ACTION ITEM >> Which lines run from the line with "[11.16-11.36s]" to the end of the entries? Write out exactly those, leaving out the pictures.

#####

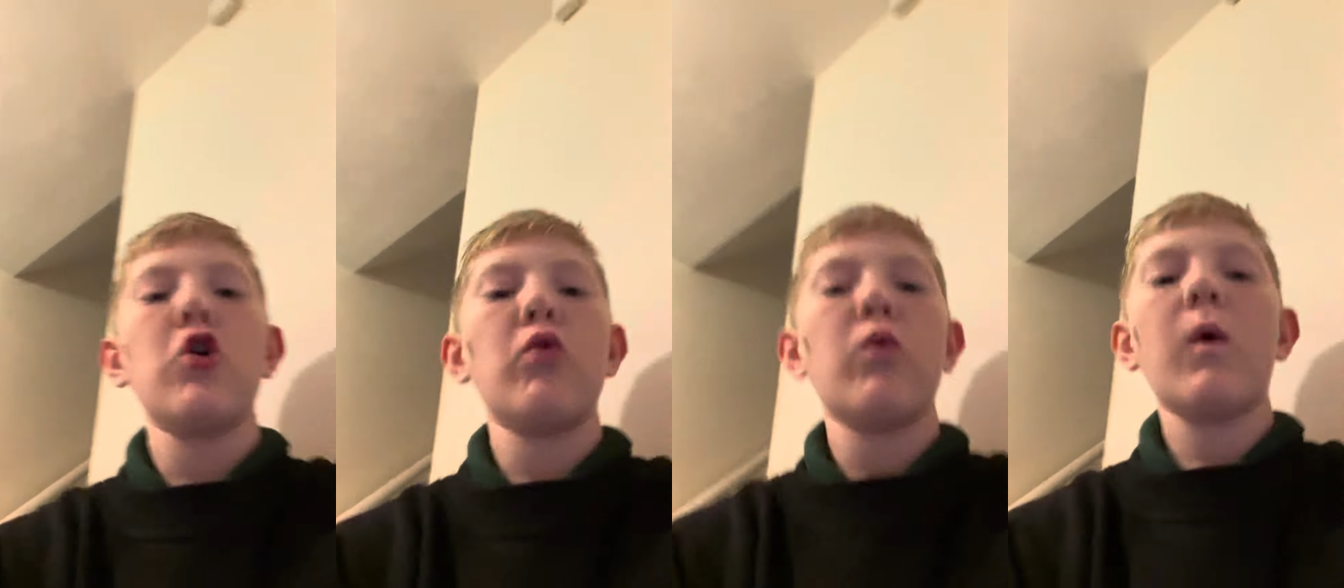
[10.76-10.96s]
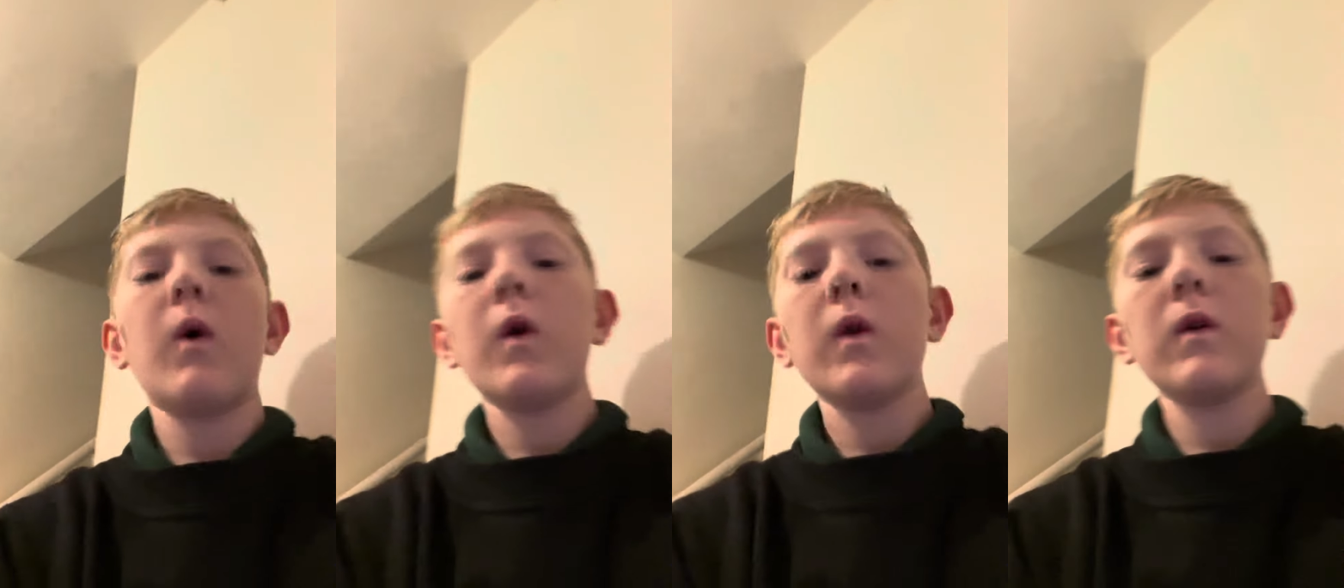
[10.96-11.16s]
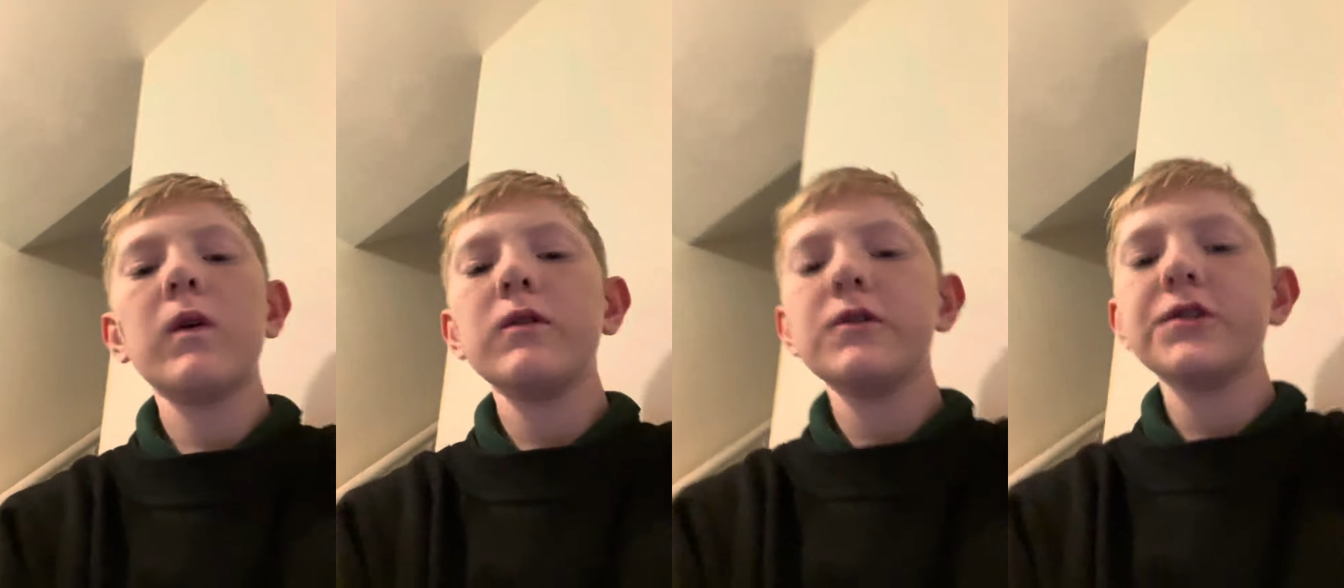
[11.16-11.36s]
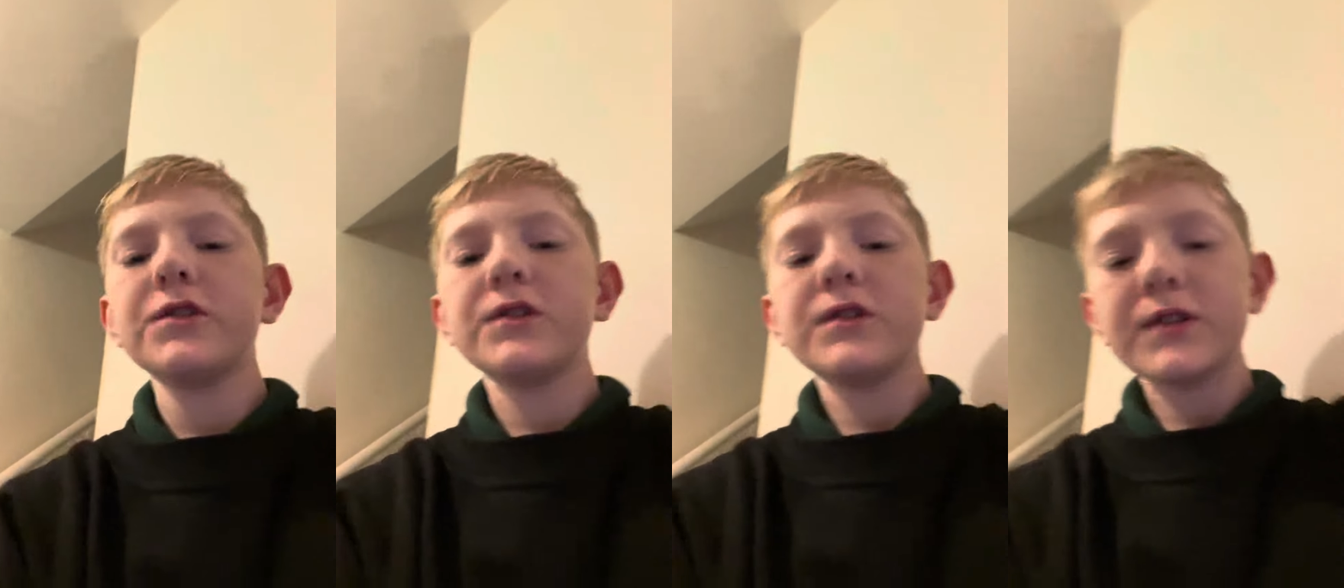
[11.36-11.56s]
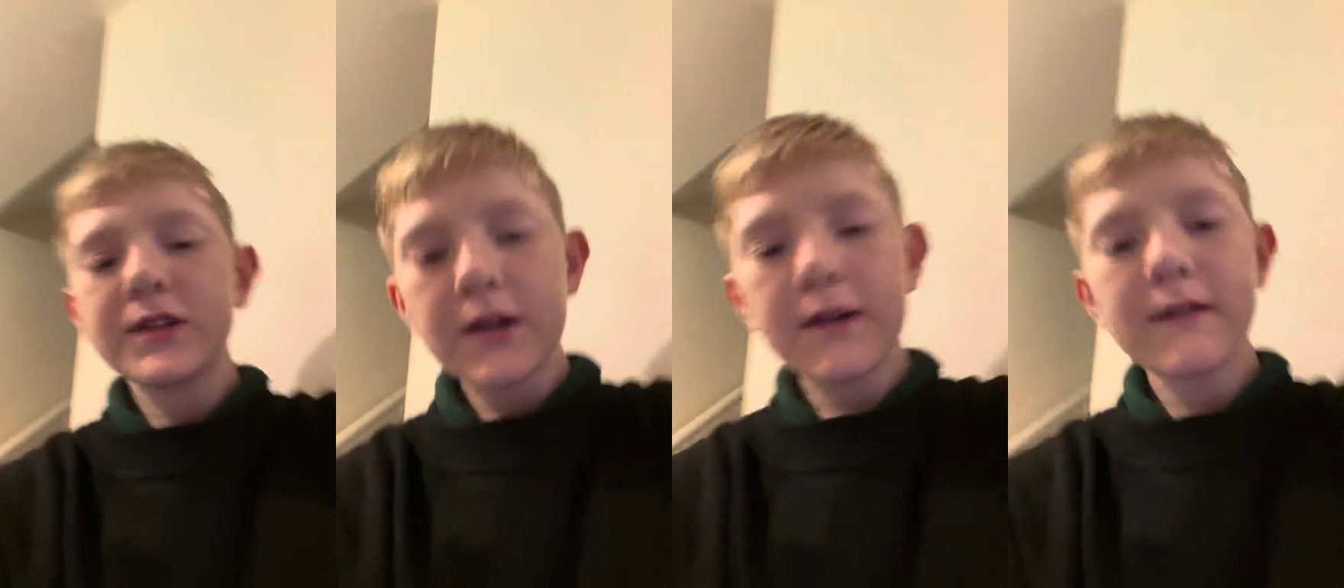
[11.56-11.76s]

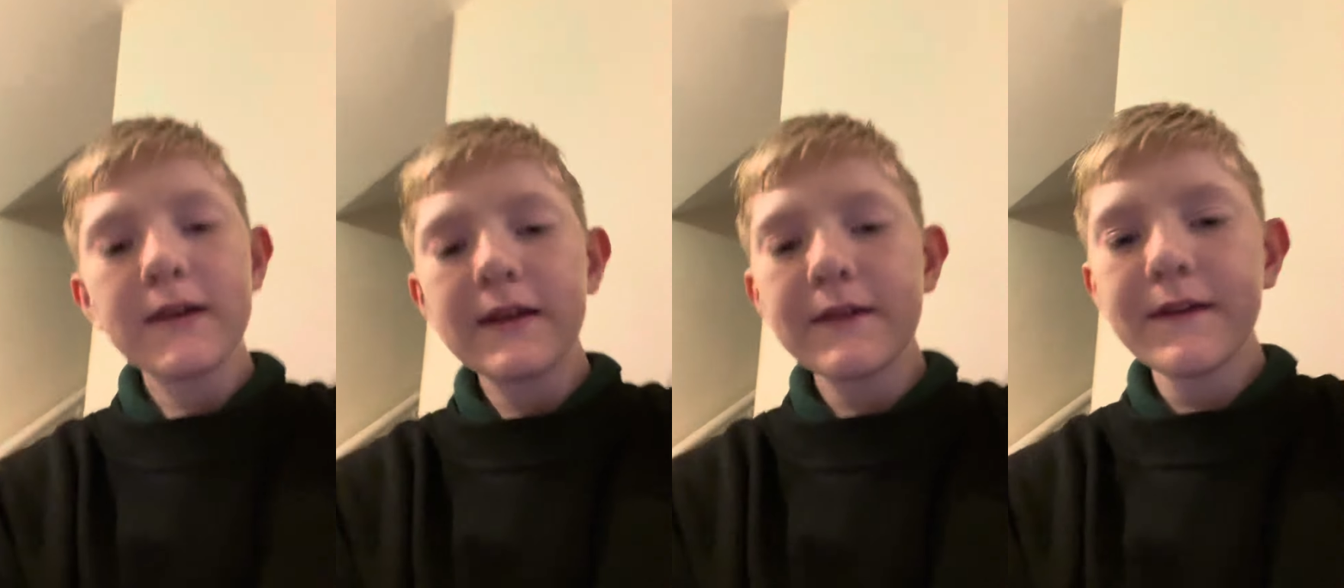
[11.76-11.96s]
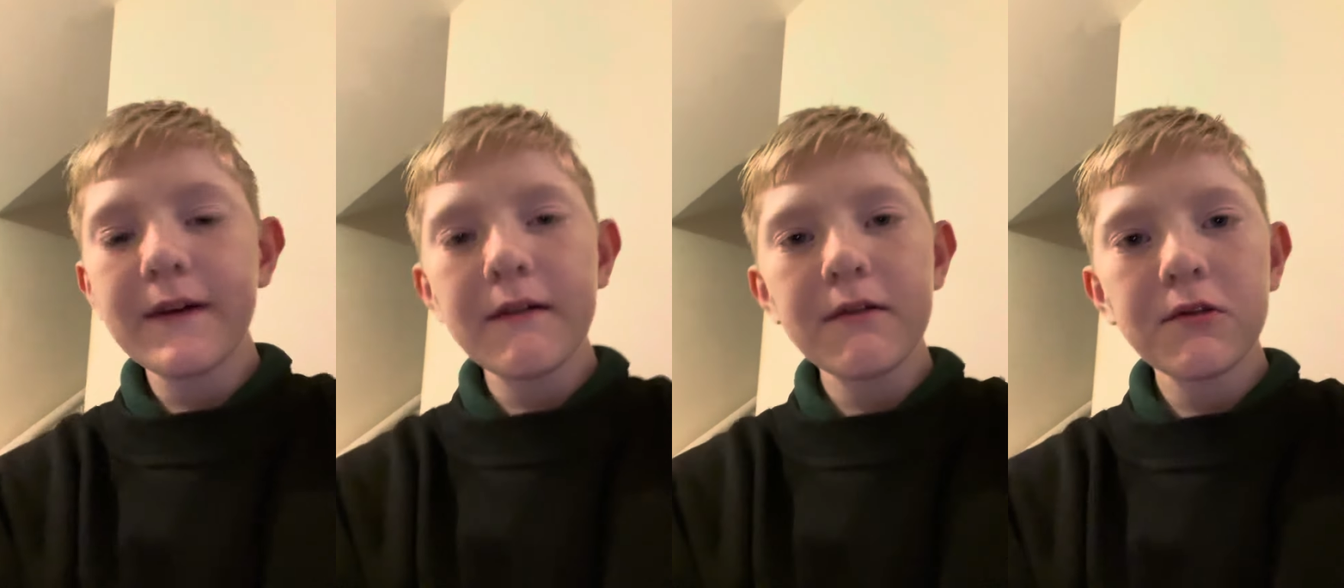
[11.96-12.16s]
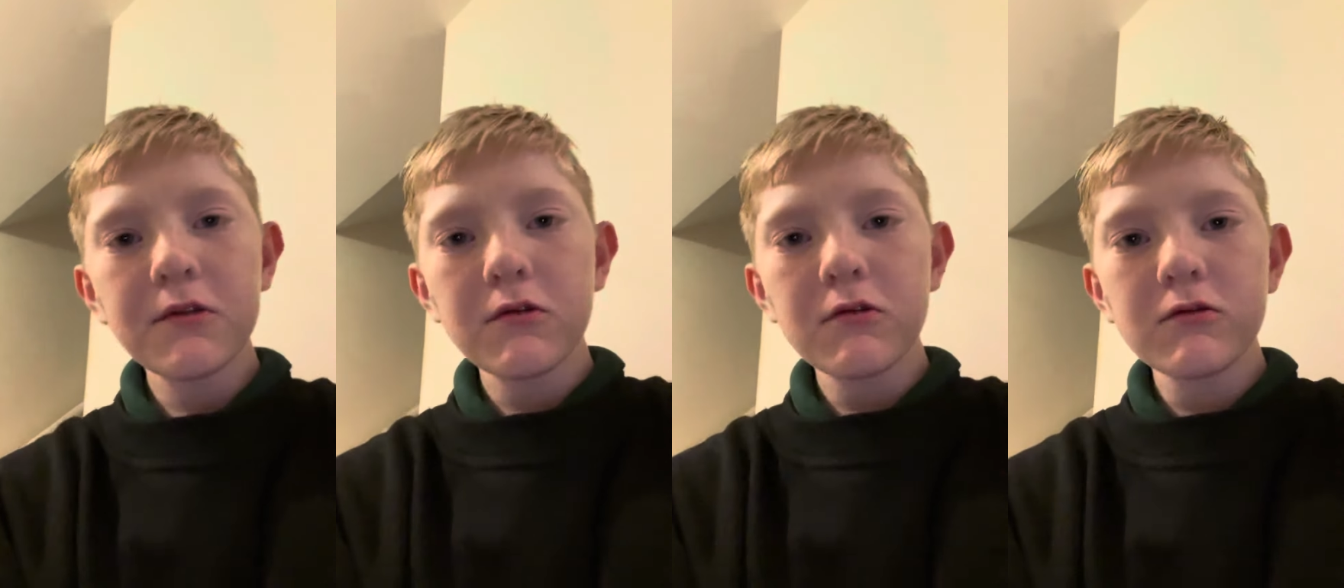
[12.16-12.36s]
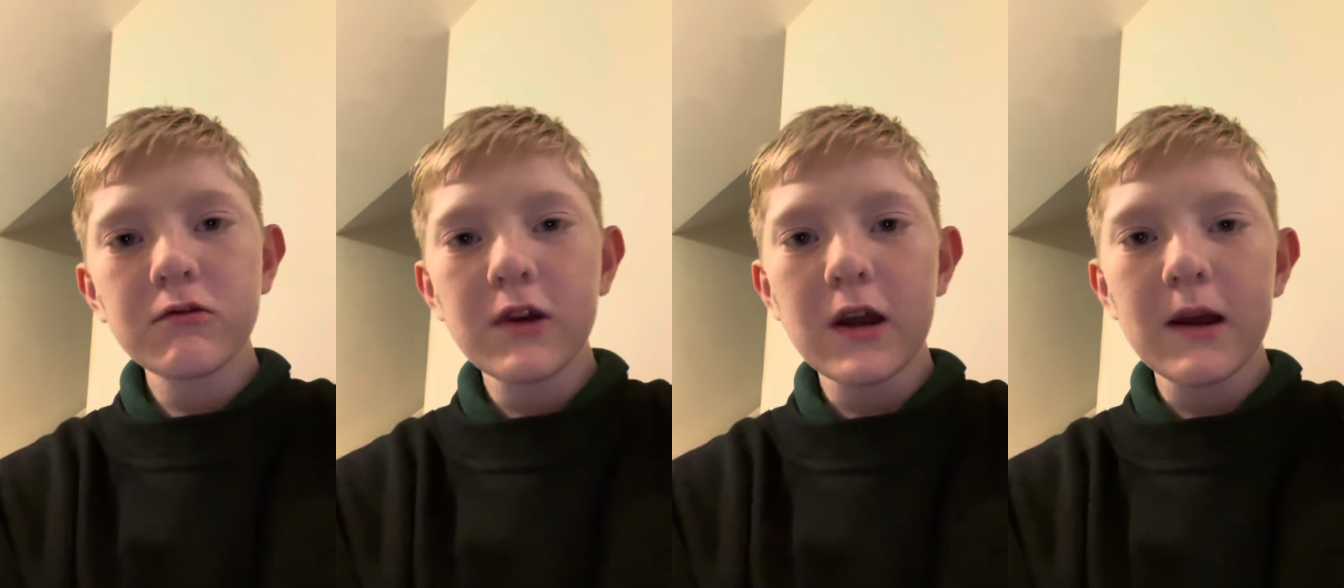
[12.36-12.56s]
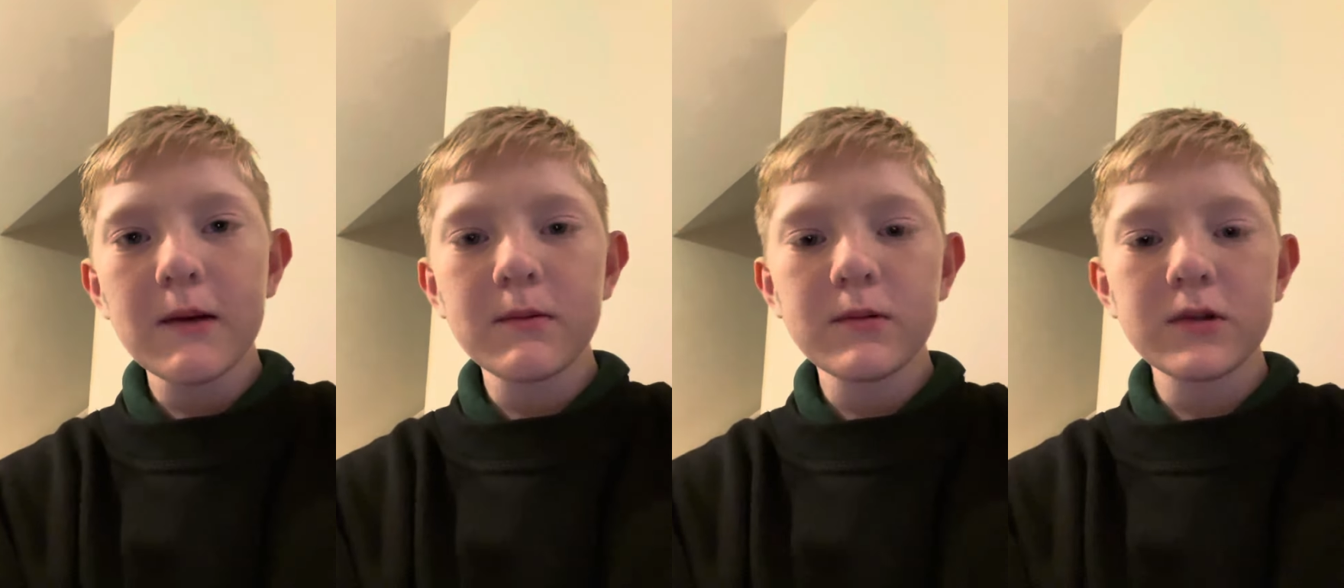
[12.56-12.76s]
175
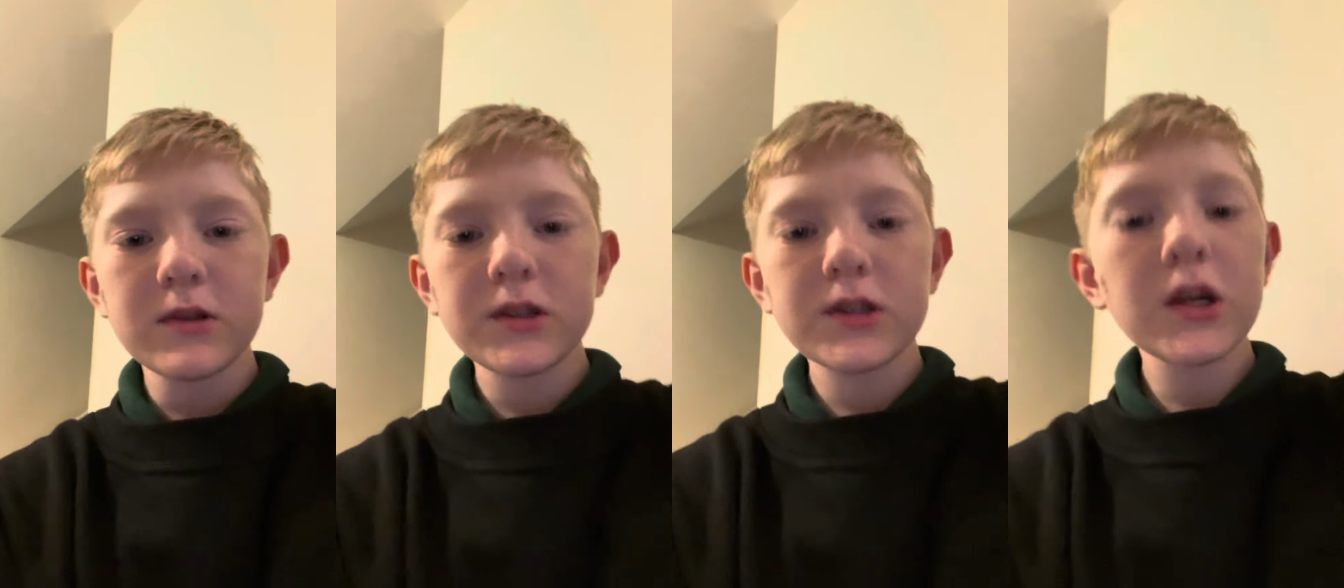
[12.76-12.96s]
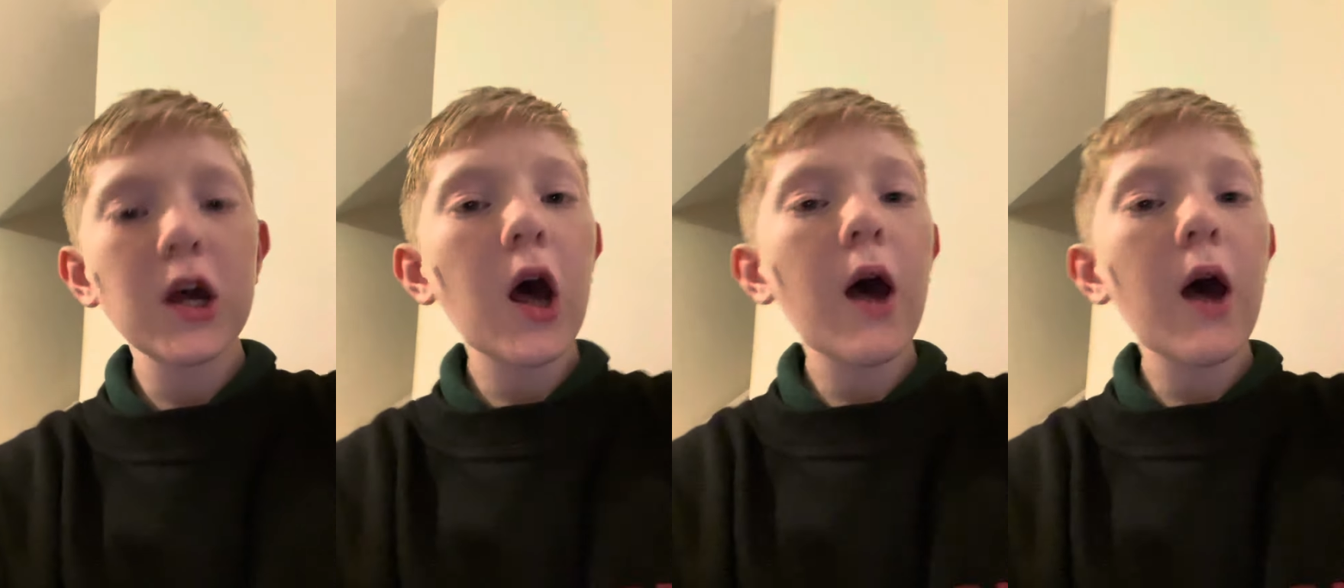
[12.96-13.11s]
subscribers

#####

RESPONSE FOR THIS EXERCISE >>
[11.16-11.36s]
[11.36-11.56s]
[11.56-11.76s]

[11.76-11.96s]
[11.96-12.16s]
[12.16-12.36s]
[12.36-12.56s]
[12.56-12.76s]
175
[12.76-12.96s]
[12.96-13.11s]
subscribers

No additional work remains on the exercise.